[EXERCISE DIRECTIONS]: Could you write out the records below exactly as they appear, leaving out any pictures?

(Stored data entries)
--------------------------------
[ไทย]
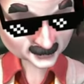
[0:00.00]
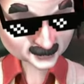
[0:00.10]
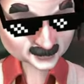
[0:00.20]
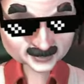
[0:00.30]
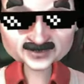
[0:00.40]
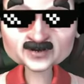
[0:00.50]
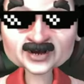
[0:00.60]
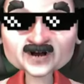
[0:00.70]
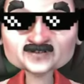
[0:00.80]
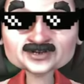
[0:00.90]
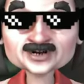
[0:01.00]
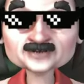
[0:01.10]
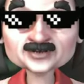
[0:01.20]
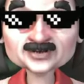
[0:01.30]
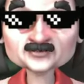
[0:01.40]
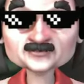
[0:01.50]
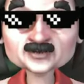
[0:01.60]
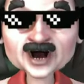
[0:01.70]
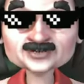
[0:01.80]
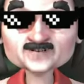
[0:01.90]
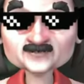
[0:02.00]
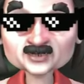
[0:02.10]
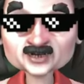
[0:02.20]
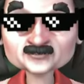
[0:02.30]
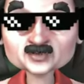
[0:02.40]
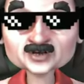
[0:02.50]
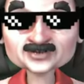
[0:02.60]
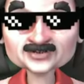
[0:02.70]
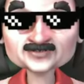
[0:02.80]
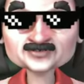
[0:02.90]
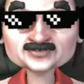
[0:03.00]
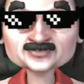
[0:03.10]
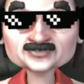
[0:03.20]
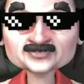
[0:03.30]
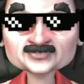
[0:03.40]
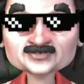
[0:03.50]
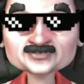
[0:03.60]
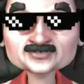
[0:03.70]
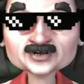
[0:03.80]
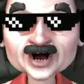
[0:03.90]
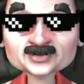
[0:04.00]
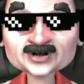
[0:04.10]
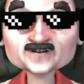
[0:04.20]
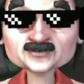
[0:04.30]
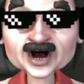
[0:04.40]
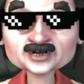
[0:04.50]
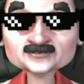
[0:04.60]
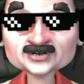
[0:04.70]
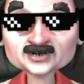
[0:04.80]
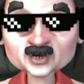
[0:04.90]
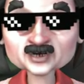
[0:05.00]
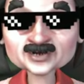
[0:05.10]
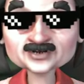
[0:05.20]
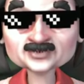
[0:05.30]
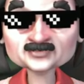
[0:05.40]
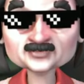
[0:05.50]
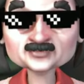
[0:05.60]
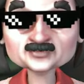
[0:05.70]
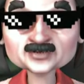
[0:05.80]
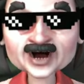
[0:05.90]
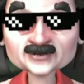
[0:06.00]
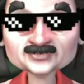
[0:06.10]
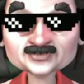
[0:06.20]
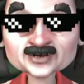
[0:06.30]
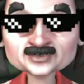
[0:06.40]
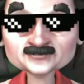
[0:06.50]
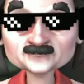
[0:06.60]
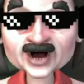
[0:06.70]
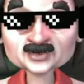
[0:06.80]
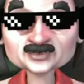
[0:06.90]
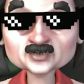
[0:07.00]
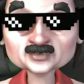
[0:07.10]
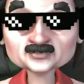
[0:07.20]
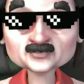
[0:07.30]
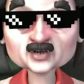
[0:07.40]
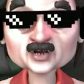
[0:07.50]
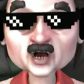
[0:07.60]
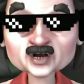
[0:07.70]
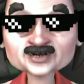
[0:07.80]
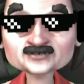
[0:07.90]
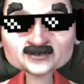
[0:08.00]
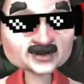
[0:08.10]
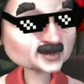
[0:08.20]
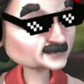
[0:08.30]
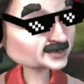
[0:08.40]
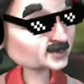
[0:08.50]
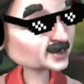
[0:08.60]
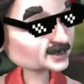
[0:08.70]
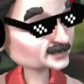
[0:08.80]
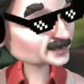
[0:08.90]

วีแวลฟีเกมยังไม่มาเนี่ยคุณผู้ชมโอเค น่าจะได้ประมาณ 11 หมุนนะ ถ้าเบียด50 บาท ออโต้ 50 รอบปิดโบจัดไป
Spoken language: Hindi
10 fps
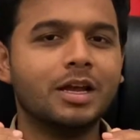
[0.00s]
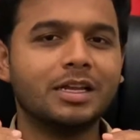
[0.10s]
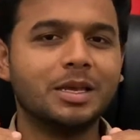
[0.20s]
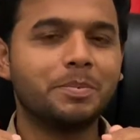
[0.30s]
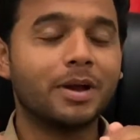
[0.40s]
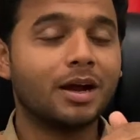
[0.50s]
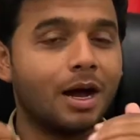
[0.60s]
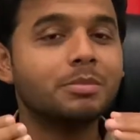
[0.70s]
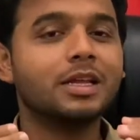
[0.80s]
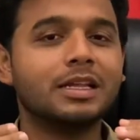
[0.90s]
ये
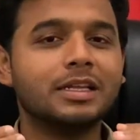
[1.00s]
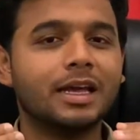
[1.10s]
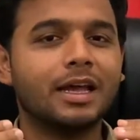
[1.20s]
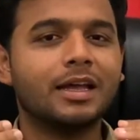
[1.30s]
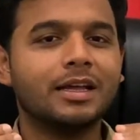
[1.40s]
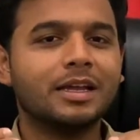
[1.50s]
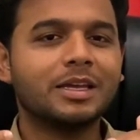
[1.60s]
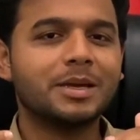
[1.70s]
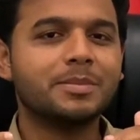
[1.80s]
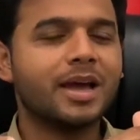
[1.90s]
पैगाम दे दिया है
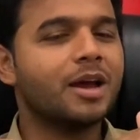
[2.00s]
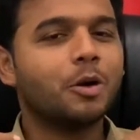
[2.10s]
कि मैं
--------------------------------
[SOLUTION]:
[ไทย]
[0:00.00]
[0:00.10]
[0:00.20]
[0:00.30]
[0:00.40]
[0:00.50]
[0:00.60]
[0:00.70]
[0:00.80]
[0:00.90]
[0:01.00]
[0:01.10]
[0:01.20]
[0:01.30]
[0:01.40]
[0:01.50]
[0:01.60]
[0:01.70]
[0:01.80]
[0:01.90]
[0:02.00]
[0:02.10]
[0:02.20]
[0:02.30]
[0:02.40]
[0:02.50]
[0:02.60]
[0:02.70]
[0:02.80]
[0:02.90]
[0:03.00]
[0:03.10]
[0:03.20]
[0:03.30]
[0:03.40]
[0:03.50]
[0:03.60]
[0:03.70]
[0:03.80]
[0:03.90]
[0:04.00]
[0:04.10]
[0:04.20]
[0:04.30]
[0:04.40]
[0:04.50]
[0:04.60]
[0:04.70]
[0:04.80]
[0:04.90]
[0:05.00]
[0:05.10]
[0:05.20]
[0:05.30]
[0:05.40]
[0:05.50]
[0:05.60]
[0:05.70]
[0:05.80]
[0:05.90]
[0:06.00]
[0:06.10]
[0:06.20]
[0:06.30]
[0:06.40]
[0:06.50]
[0:06.60]
[0:06.70]
[0:06.80]
[0:06.90]
[0:07.00]
[0:07.10]
[0:07.20]
[0:07.30]
[0:07.40]
[0:07.50]
[0:07.60]
[0:07.70]
[0:07.80]
[0:07.90]
[0:08.00]
[0:08.10]
[0:08.20]
[0:08.30]
[0:08.40]
[0:08.50]
[0:08.60]
[0:08.70]
[0:08.80]
[0:08.90]

วีแวลฟีเกมยังไม่มาเนี่ยคุณผู้ชมโอเค น่าจะได้ประมาณ 11 หมุนนะ ถ้าเบียด50 บาท ออโต้ 50 รอบปิดโบจัดไป
Spoken language: Hindi
10 fps
[0.00s]
[0.10s]
[0.20s]
[0.30s]
[0.40s]
[0.50s]
[0.60s]
[0.70s]
[0.80s]
[0.90s]
ये
[1.00s]
[1.10s]
[1.20s]
[1.30s]
[1.40s]
[1.50s]
[1.60s]
[1.70s]
[1.80s]
[1.90s]
पैगाम दे दिया है
[2.00s]
[2.10s]
कि मैं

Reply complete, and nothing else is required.